The allocations clearly scale with the problem size. example3! just throws a block around the get_tmp function to track allocations:

``````Testing typeof(example3!)

N = 100
...Testing function
0.000005 seconds
...Testing jacobian
10560
10560
10560
10560
10560
10560
10560
10560
10560
0.000985 seconds (82 allocations: 95.219 KiB)

N = 200
...Testing function
0.000008 seconds
...Testing jacobian
20848
20848
20848
20848
20848
20848
20848
20848
20848
20848
20848
20848
20848
20848
20848
20848
20848
0.003006 seconds (172 allocations: 350.688 KiB)
``````

And we see that the call to get_tmp is producing allocations, but only when called on a dual vector. Just to double check what’s going on in the simplest possible setting, I also tried:

``````let
A = zeros(10);
DA = zeros(ForwardDiff.Dual{ForwardDiff.Tag{nothing, Float64}, Float64, ChunkSize}, 10);
cache = dualcache(A, ChunkSize);
a = @allocated get_tmp(cache, A);  println(a)
a = @allocated get_tmp(cache, A);  println(a)
a = @allocated get_tmp(cache, DA); println(a)
a = @allocated get_tmp(cache, DA); println(a)
end
``````

which returns:

``````0
0
1168
1168
``````

Perhaps how I’m constructing the dualcache is wrong?

As a sidenote, if I uncomment the line:

``````# ChunkSize = ForwardDiff.pickchunksize(N)
``````

from the definition of the function test, then allocations appear even for example1!, though they don’t scale with the problem size:

``````Testing typeof(example1!)

N = 100
...Testing function
0.000006 seconds
...Testing jacobian
0.000175 seconds (2 allocations: 1.250 KiB)

N = 200
...Testing function
0.000009 seconds
...Testing jacobian
0.001134 seconds (2 allocations: 1.250 KiB)
``````

@code_warntype test(example1!, 100) now returns a type instability, while the original definition didn’t.

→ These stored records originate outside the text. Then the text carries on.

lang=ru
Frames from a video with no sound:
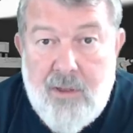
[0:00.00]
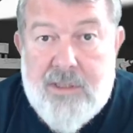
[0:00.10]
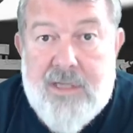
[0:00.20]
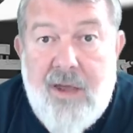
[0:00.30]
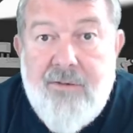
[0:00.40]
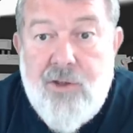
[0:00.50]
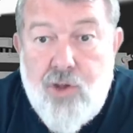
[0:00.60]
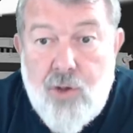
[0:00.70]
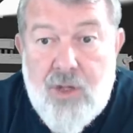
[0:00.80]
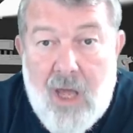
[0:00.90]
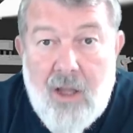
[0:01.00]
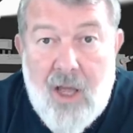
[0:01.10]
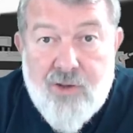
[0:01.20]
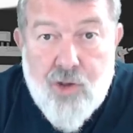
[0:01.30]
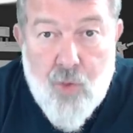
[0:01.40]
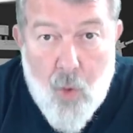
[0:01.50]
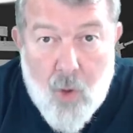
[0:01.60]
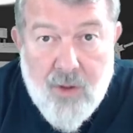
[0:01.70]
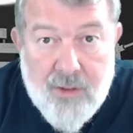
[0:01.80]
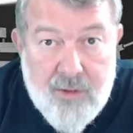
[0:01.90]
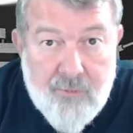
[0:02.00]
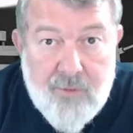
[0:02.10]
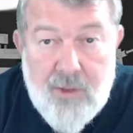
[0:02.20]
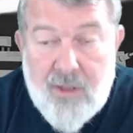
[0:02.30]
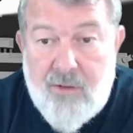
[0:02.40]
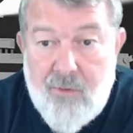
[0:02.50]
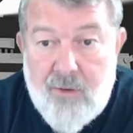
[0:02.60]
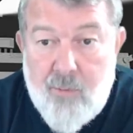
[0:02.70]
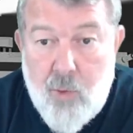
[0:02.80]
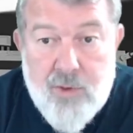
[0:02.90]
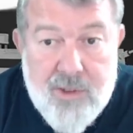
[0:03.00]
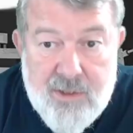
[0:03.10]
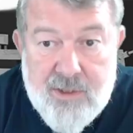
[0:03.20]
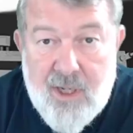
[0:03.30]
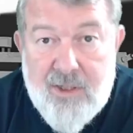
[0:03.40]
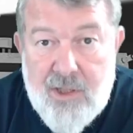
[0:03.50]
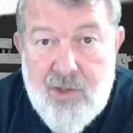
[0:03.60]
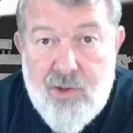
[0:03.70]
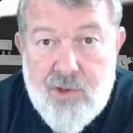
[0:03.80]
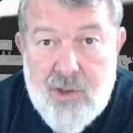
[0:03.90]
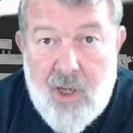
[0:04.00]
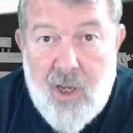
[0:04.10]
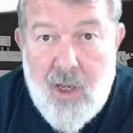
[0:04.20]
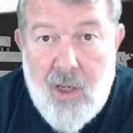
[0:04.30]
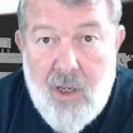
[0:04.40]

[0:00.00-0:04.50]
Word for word: Назови, что дала школа-то, вот это вот путинская, нынешняя.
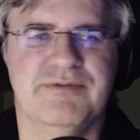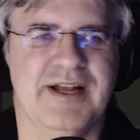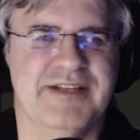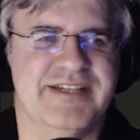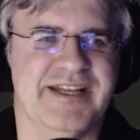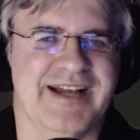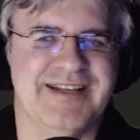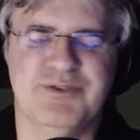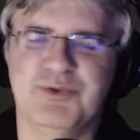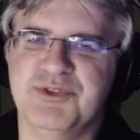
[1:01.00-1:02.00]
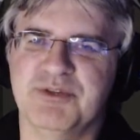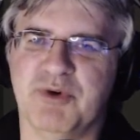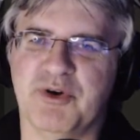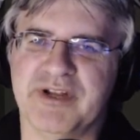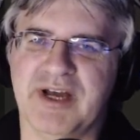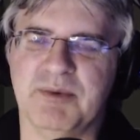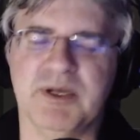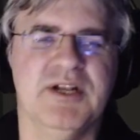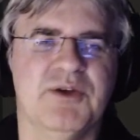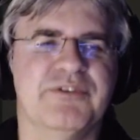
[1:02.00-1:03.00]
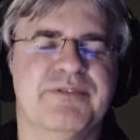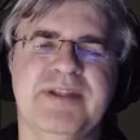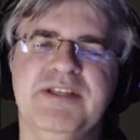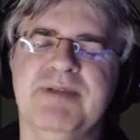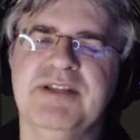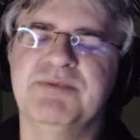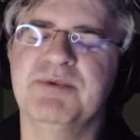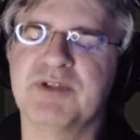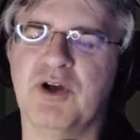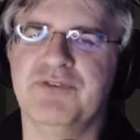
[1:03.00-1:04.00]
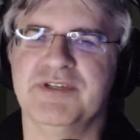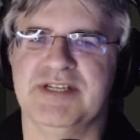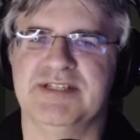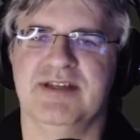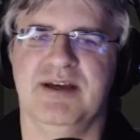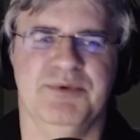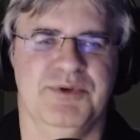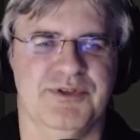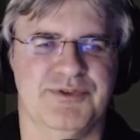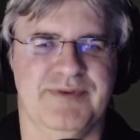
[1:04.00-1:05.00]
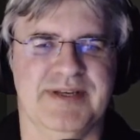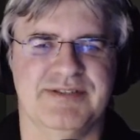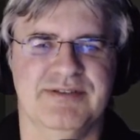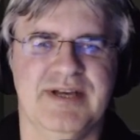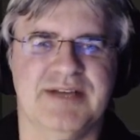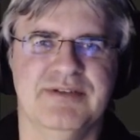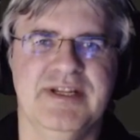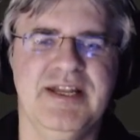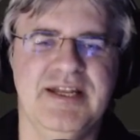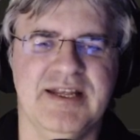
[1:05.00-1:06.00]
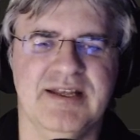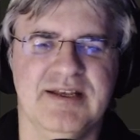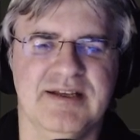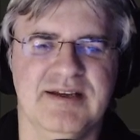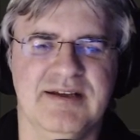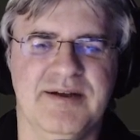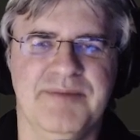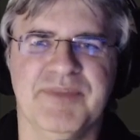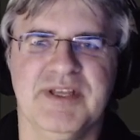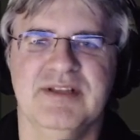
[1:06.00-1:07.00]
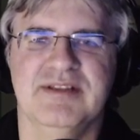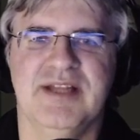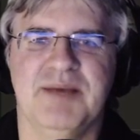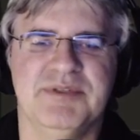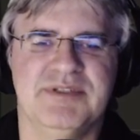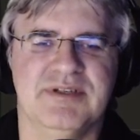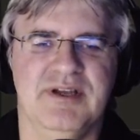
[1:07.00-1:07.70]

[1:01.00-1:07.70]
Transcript: weil ich den alten durchgebrochen habe. Und zwar nicht, weil ich mich draufgesetzt habe oder sowas, ne? Also nee, nee, nee. Ähm, den habe ich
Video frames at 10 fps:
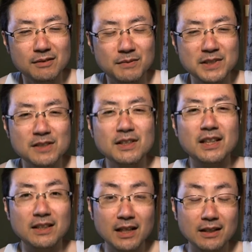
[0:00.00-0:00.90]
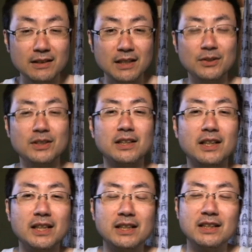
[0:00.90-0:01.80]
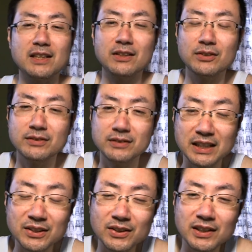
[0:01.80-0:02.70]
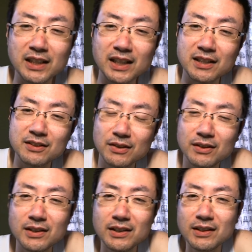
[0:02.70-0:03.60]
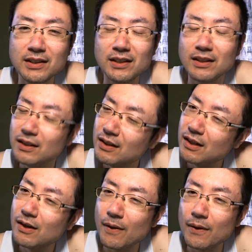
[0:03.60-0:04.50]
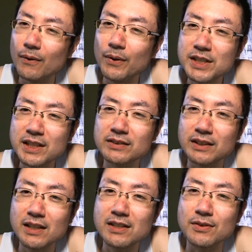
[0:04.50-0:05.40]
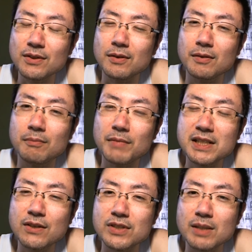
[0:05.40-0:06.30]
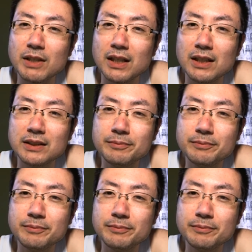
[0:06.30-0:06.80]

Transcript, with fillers: まあ、つうわけでね、ネットで叩かれてたと。ネットで叩かれると。俺じゃなくてねその雅子様が、うん、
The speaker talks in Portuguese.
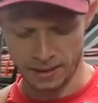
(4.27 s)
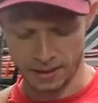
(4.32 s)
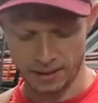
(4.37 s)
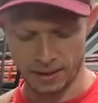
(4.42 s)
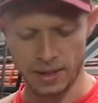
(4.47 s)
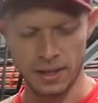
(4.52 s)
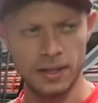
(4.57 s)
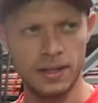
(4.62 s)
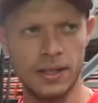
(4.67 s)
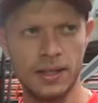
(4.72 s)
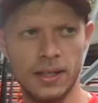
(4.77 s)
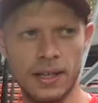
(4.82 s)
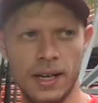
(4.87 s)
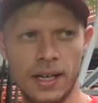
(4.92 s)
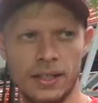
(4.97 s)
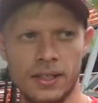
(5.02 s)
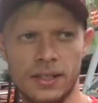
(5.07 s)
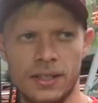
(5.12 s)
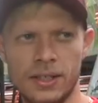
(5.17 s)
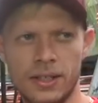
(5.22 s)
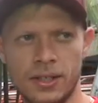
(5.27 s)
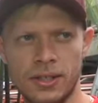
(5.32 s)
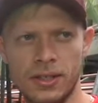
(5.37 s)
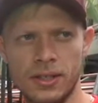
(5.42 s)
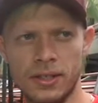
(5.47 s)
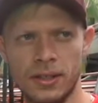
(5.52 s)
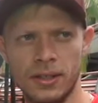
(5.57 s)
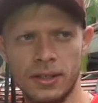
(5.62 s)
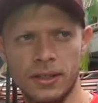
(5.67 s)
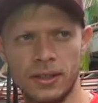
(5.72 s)
Sei que a
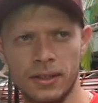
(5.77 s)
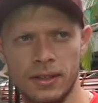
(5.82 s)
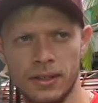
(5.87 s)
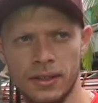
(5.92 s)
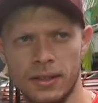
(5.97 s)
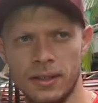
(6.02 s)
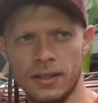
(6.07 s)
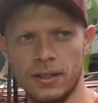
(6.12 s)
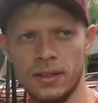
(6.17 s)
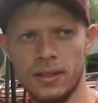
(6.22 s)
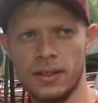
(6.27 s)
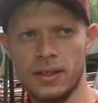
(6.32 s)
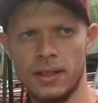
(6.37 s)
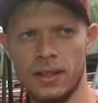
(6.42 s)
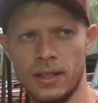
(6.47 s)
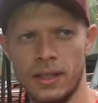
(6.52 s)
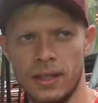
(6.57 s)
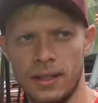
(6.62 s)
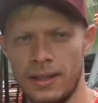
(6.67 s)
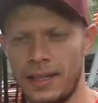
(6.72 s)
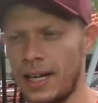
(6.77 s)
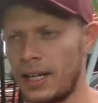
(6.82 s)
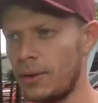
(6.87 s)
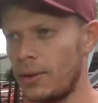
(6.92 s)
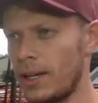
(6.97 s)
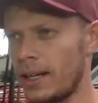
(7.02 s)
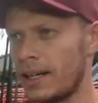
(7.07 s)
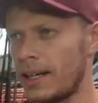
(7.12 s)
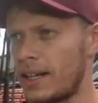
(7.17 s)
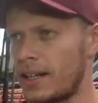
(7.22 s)
gente está
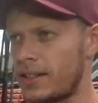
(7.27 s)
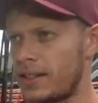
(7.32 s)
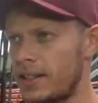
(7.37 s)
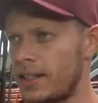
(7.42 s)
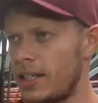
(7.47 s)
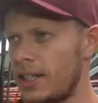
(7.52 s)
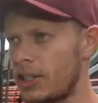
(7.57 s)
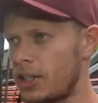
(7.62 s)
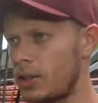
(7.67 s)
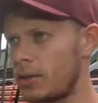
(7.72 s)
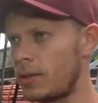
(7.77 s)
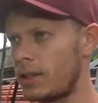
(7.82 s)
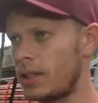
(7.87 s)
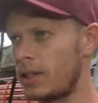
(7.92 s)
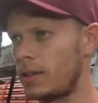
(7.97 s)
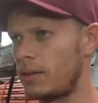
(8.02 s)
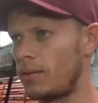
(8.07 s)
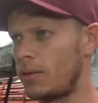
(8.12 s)
numa crescente, numa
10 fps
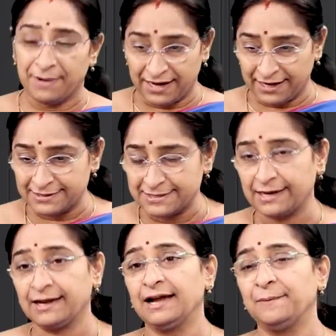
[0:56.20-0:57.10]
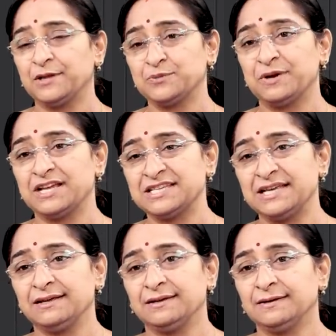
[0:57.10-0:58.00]
మండిగని చక్కగా పసుపు రాసి
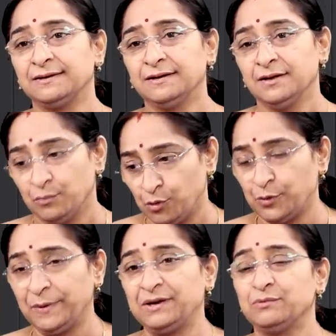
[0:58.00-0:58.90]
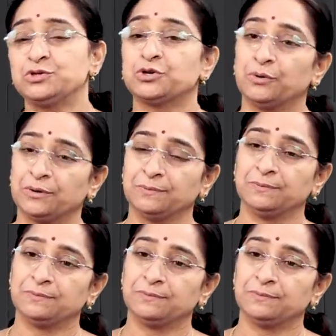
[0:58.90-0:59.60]
బొట్టు పెట్టి ఉంచుకోవటం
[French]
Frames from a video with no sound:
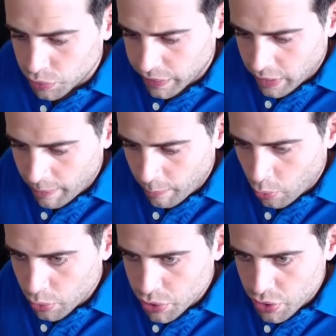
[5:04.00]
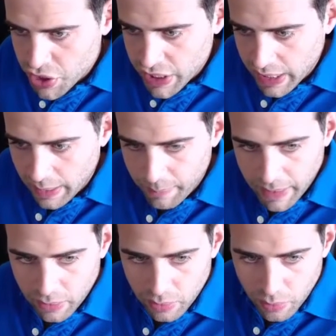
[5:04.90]
je vais quand même rechanger et
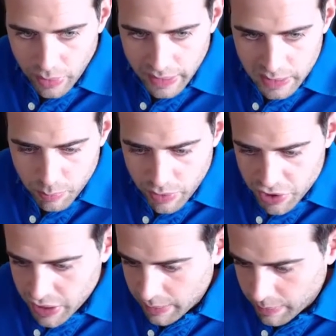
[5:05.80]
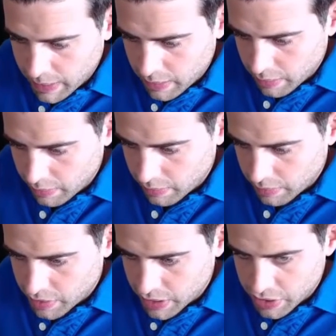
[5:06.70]
mettre l'index.html.
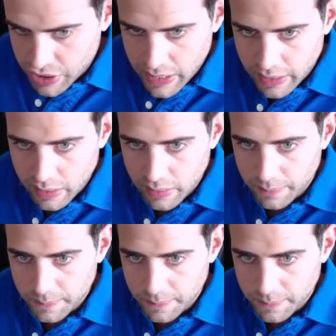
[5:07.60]
Tchic tchac.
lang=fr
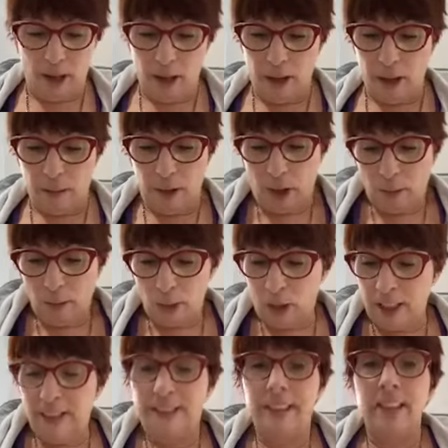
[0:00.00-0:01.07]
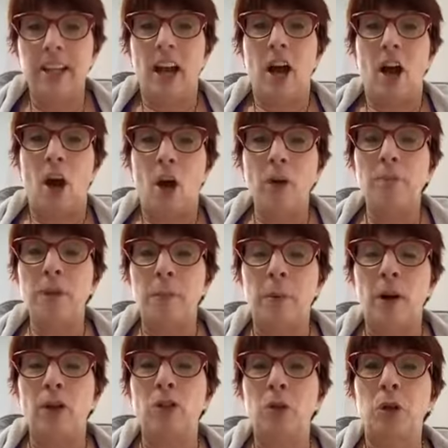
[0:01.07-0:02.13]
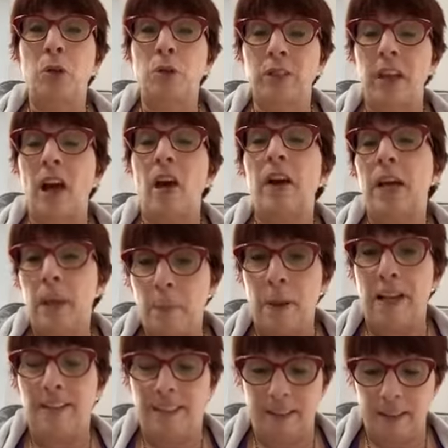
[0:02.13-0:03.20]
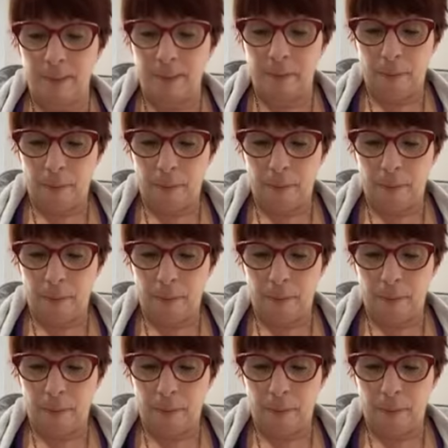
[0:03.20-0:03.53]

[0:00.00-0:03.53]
Euh, comme je te dis, un des produits coup de cœur est parti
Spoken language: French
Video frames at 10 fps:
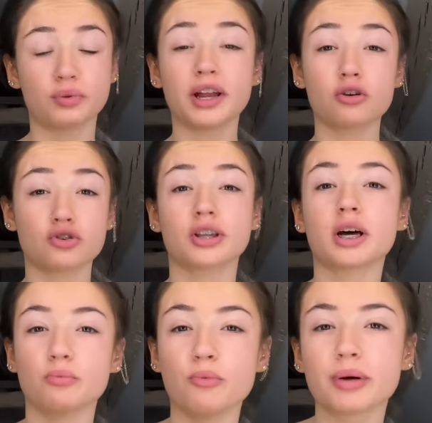Depuis tout à l'heure, je suis en
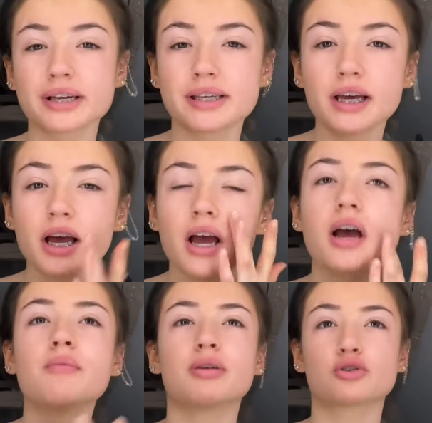train de me presser
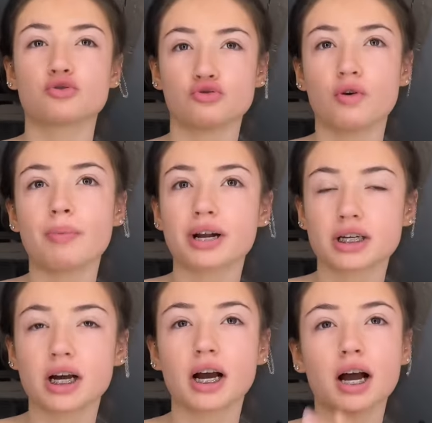parce que je dois
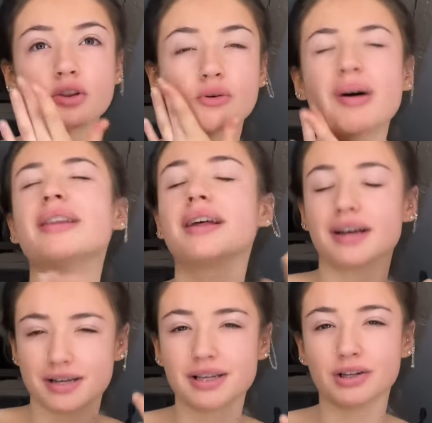partir dans ma
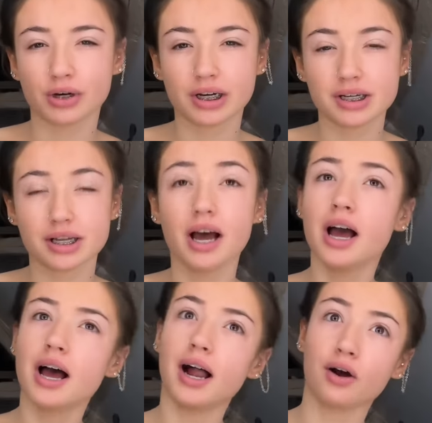tête à 7h15.
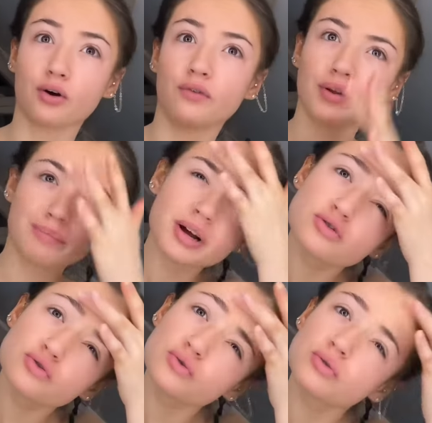Alors qu'en fait,
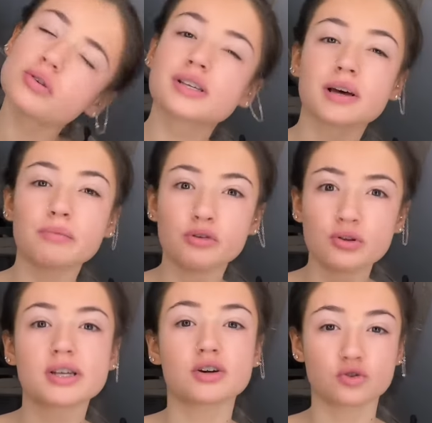pas du tout. 5
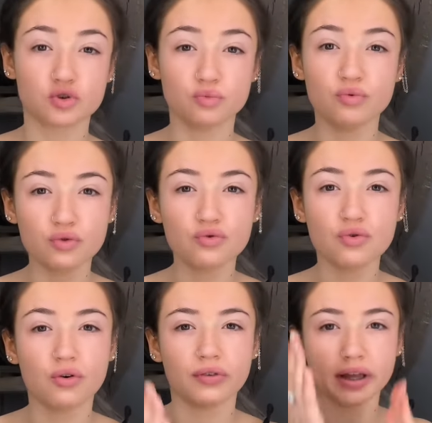minutes, ça change
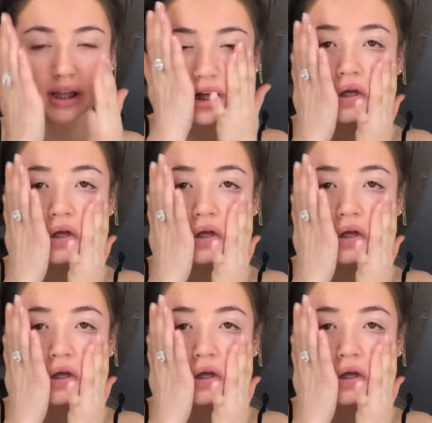beaucoup en fait.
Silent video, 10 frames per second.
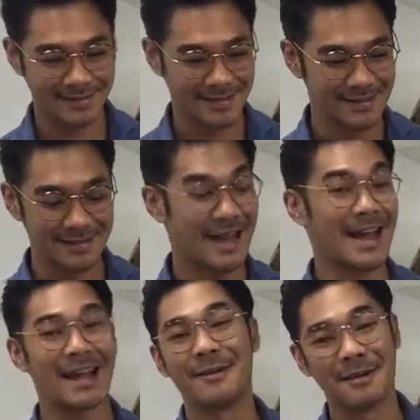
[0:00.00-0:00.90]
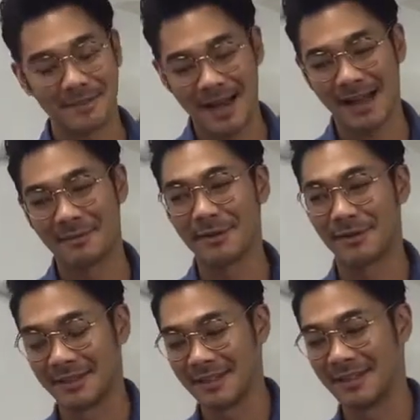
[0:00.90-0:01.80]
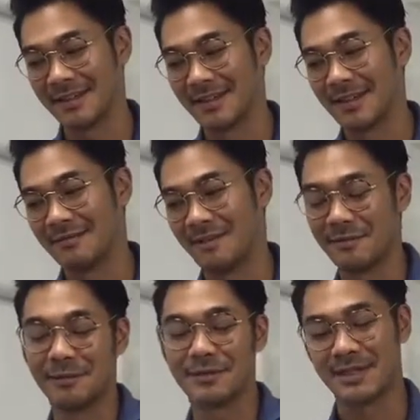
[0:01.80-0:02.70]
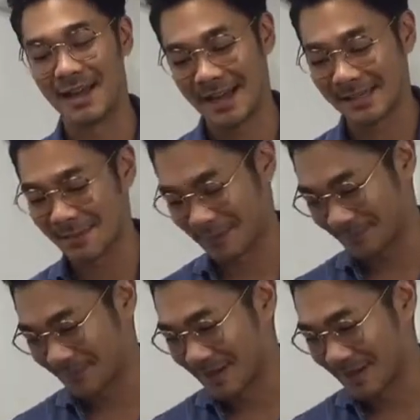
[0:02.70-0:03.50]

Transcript: ในสไตล์เขามากๆเขาเป็นคนที่ revolutionize แบบ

I’m running Julia v1.7.3 on a Mac, with ForwardDiff v0.10.30

Thanks!

Tracing a little further back in the source, it appears that some combination of the view / restructure in:

``````function get_tmp(dc::DiffCache, u::AbstractArray{T}) where {T <: ForwardDiff.Dual}
nelem = div(sizeof(T), sizeof(eltype(dc.dual_du))) * length(dc.du)
if nelem > length(dc.dual_du)
enlargedualcache!(dc, nelem)
end
ArrayInterfaceCore.restructure(dc.du, reinterpret(T, view(dc.dual_du, 1:nelem)))
end
``````

(lines 52-58 of PreallocationTools.jl/PreallocationTools.jl at master · SciML/PreallocationTools.jl · GitHub) is the culprit. Indeed, just defining my_get_tmp as below:

``````function my_get_tmp(dc::PreallocationTools.DiffCache, u::Vector{T}) where {T <: ForwardDiff.Dual}
return reshape(reinterpret(T, dc.dual_du), size(dc.du))
end
function my_get_tmp(dc::PreallocationTools.DiffCache, u::Vector{T}) where {T <: Float64}
return dc.du
end
``````

and replacing get_tmp yields jacobians with no allocations. Of course, this is a less flexible solution.